- **Problem description**
Check every line below for the word "frames" and copy the ones that have it.
*** Records for processing Section Begins ***
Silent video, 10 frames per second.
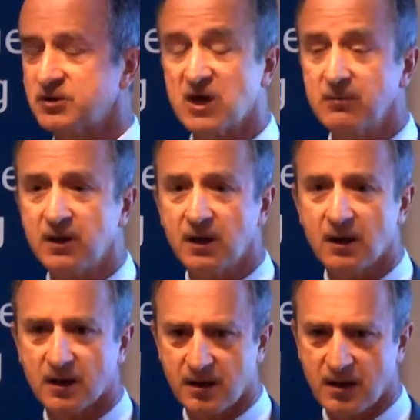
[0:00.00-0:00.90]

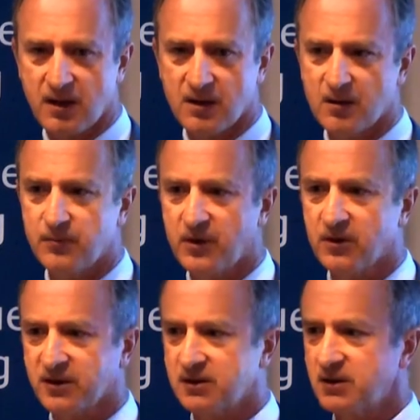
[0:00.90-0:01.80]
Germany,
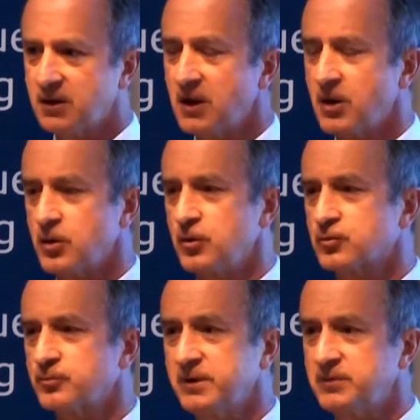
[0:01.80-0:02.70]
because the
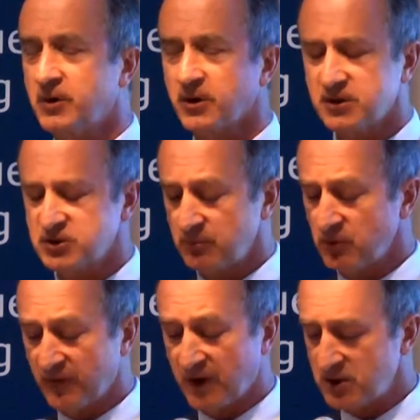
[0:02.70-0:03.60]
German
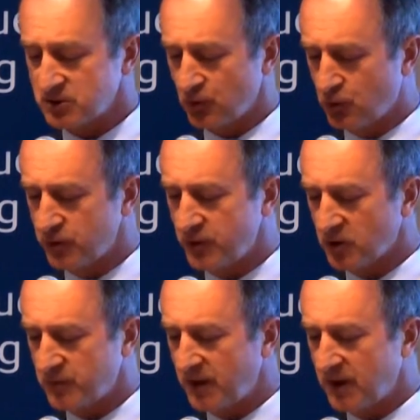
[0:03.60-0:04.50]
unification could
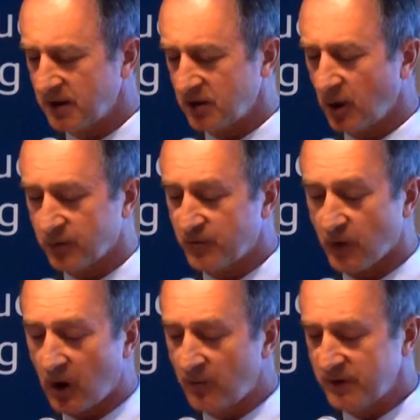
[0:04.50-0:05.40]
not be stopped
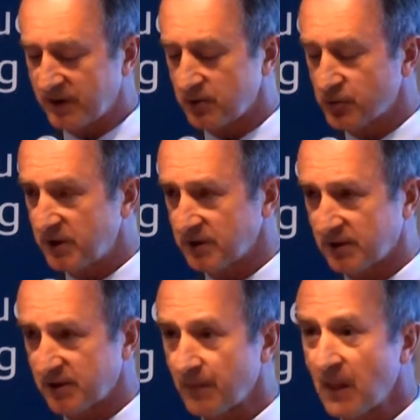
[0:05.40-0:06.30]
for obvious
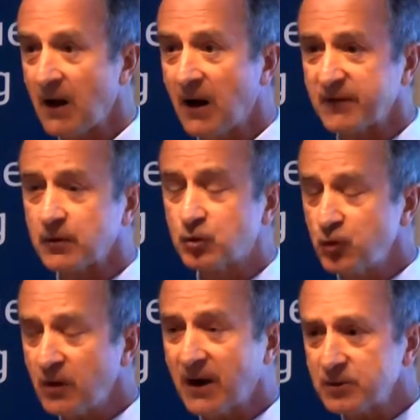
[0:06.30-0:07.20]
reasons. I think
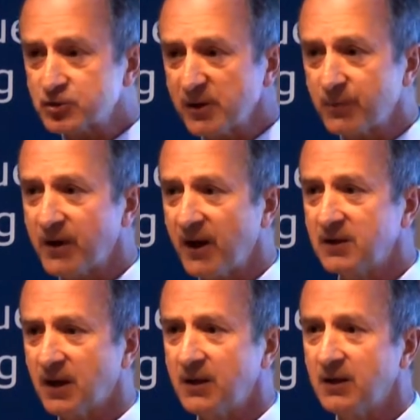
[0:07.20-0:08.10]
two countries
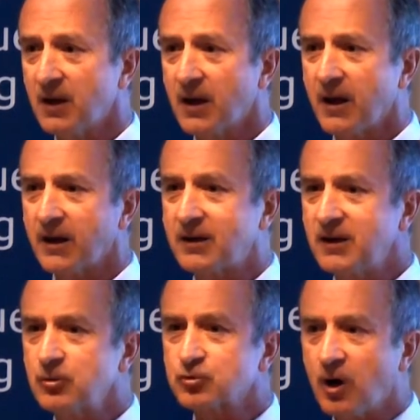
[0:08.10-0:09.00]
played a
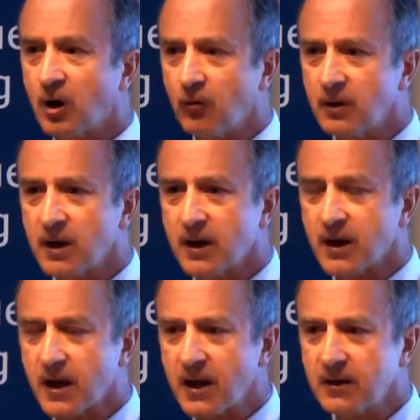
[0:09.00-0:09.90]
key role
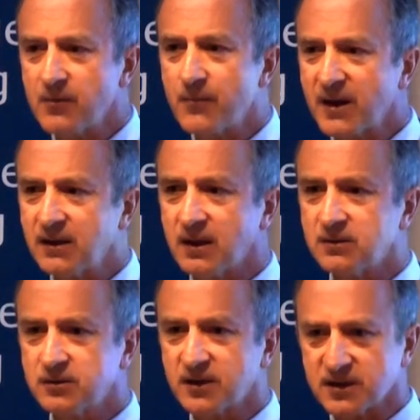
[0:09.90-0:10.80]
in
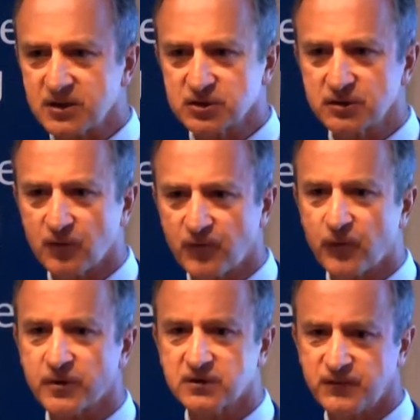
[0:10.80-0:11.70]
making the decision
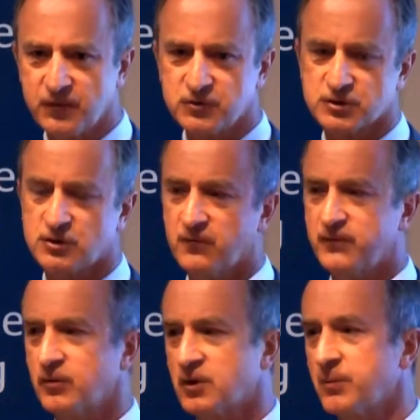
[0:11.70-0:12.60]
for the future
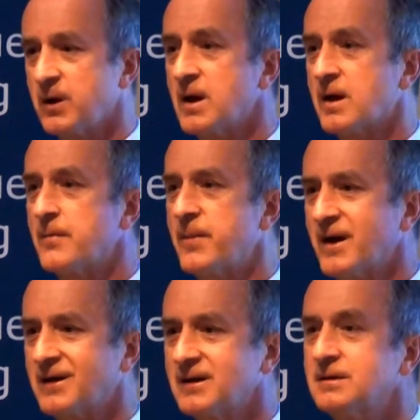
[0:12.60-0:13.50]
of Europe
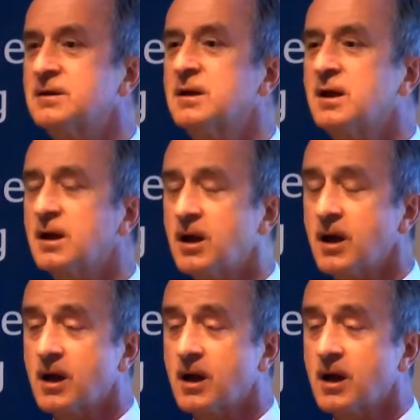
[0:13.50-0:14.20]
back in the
*** Records for processing Section Ends ***
*** Records for processing Section Begins ***
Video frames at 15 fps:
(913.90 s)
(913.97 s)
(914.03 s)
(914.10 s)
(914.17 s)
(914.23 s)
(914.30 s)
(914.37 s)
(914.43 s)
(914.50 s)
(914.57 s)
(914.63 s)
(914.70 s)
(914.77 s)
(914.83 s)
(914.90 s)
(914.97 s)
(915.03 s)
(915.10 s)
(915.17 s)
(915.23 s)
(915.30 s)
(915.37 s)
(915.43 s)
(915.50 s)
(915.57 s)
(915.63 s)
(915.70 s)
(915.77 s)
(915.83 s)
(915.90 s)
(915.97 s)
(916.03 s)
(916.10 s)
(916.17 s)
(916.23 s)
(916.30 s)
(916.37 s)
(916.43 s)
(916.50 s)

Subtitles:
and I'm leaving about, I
*** Records for processing Section Ends ***
- **Response to the task**
Silent video, 10 frames per second.
Video frames at 15 fps:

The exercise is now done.